Fence, GC Waldrep, Language Poetry

I finally got my copy of Fence Magazine V11 N1 via their In Rainbows-esque offer in April. I haven’t been excited by much of the poetry in it so far (although Stacey Richter’s… poem(?) “Yes or No,” a list of Yes, Nos and Maybes of writing was funny: “YES: Characteres with novel methods of getting themselves excused from gym class. Staring at the sun, chugging Windex, bug inserted in ear. NO: No use of the word “orb.”)

But, in an excerpt from Sarah Rosenthal’s anthology called A Community Writing Itself: Conversations With Vanguard Writers of the Bay Area there is a definition of Language Poetry that I thought really hit the nail on the head in terms of its conciseness, understandability, and literary jargonlessness: 

“The Language poets viewed the coherent ego as a mental construct rather than an absolute truth. Further, they felt that this construct could serve as a kind of narcotic. By focusing the poem on personal matters of the psyche, poet and reader could collude to avoid the urgent problems of the world and their own implications in those problems.”

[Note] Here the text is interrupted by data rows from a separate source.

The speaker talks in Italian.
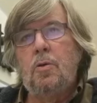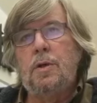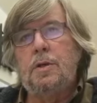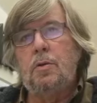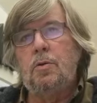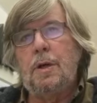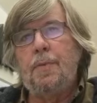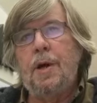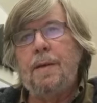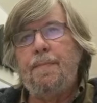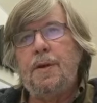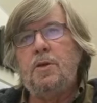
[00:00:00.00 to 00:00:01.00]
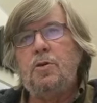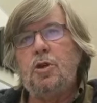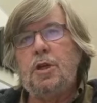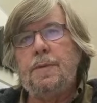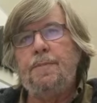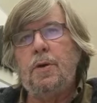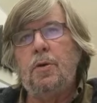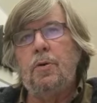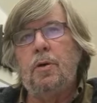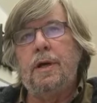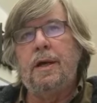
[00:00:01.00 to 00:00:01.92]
Questo diciamo, è il principio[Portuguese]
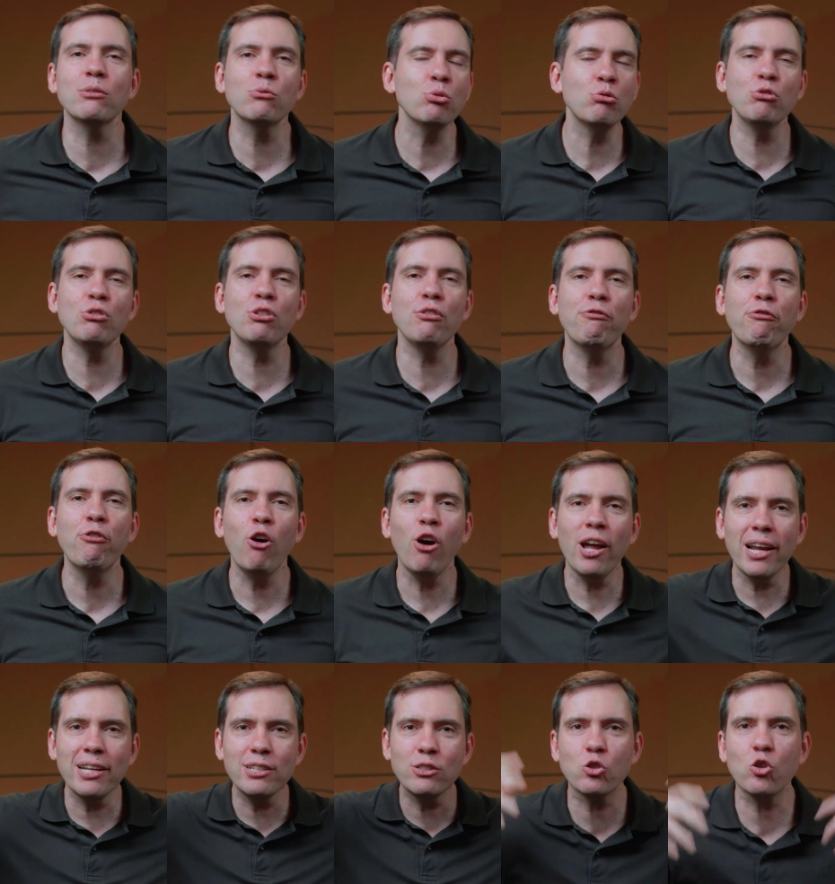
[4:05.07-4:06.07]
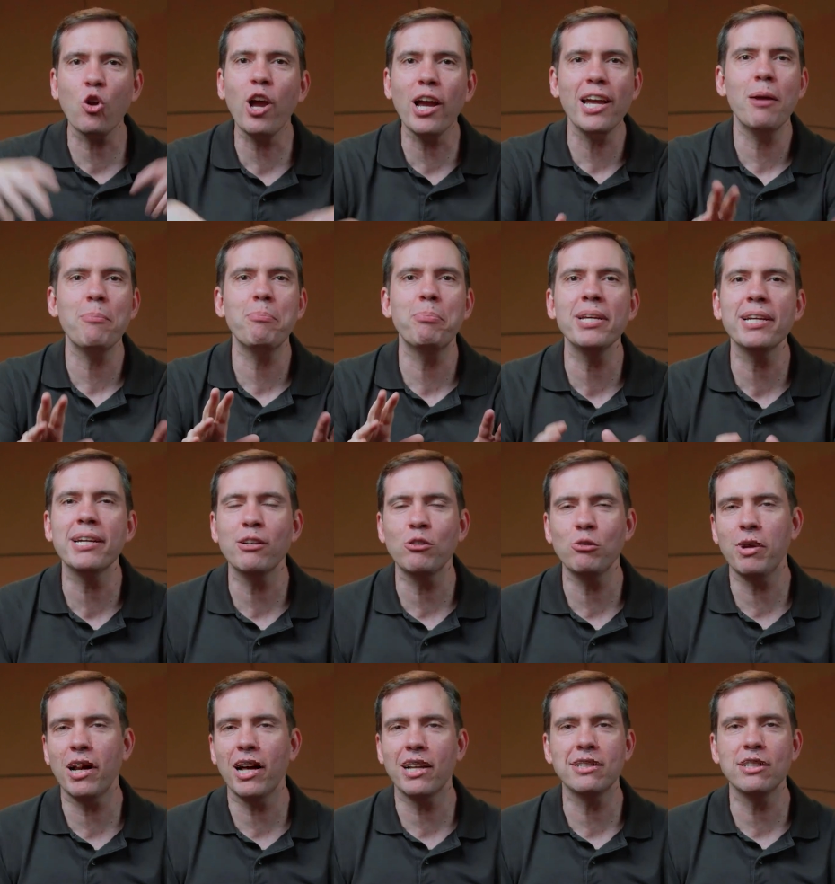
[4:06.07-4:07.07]
tudo de fora e só reaplica no
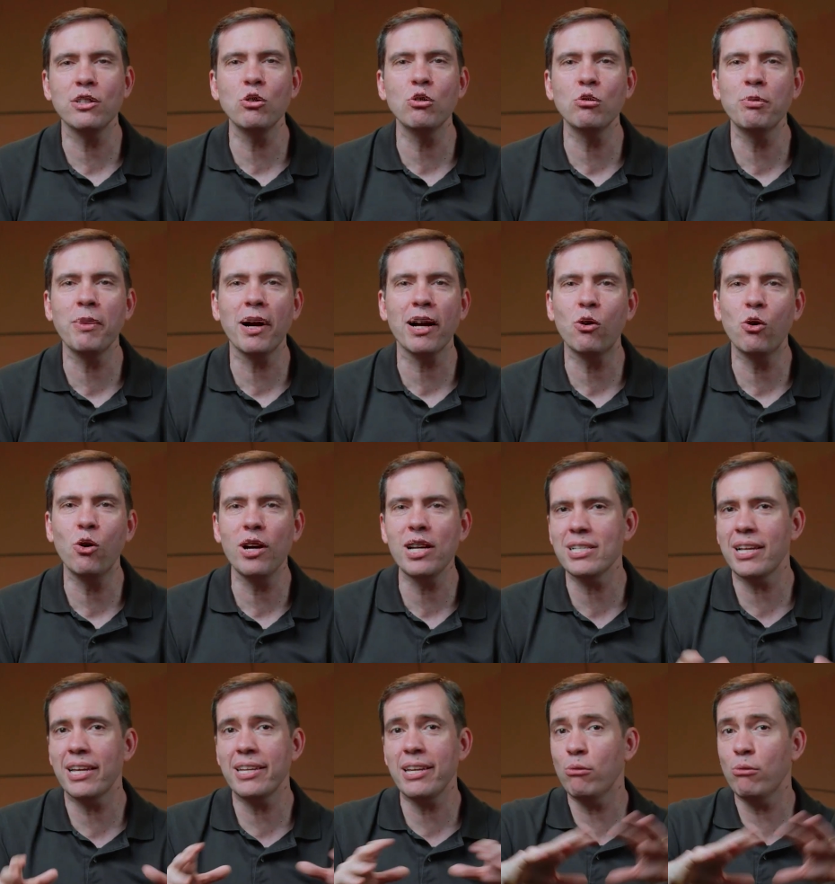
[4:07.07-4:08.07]
Brasil uma coisa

Also, I finished GC Waldrep’s chapbook of poetry called One Way No Exit, published by Tarpaulin Sky. The book is unique because its bound together by metal screws instead of thread, but the poetry itself didn‘t interest me because of its ekphrastic nature: they’re based on photographs by Peter Rathmann and the narrative constantly reminds the reader of it. For me, this drew me out of the book.

There were, though, a couple of lines that really struck me and drove me to respect the poems even though it isn’t my preferred “genre” of poetry:

From “XXII: Snow Hill, Maryland 1989:”

Art about buildings & food is always really about music.
Say you’re driving along the Eastern Shore with the radio blaring
and suddenly you’re hungry and it’s summer and ahead of you
at the edge of the four-lane mirage
you spy a drive-in–THICK SHAKES! GOOD FOOD!–
and being American you try very hard not to thing of words like architecture
so as to concentrate more completely on your hunger, on the Buick you drive… 
but really it’s the music you hear
and it’s the music you keep hearing when at last you pull off the macadam
only to discover that the place is closed and looks as if it has been
for what passes in these parts for a long time. 

One Way No Exit does not generally use complex language, but reads like a directive through Rathmann’s photography without physical cues, only Waldrep’s verbal ones. I would have liked the book better if this awareness of an outside source had been removed.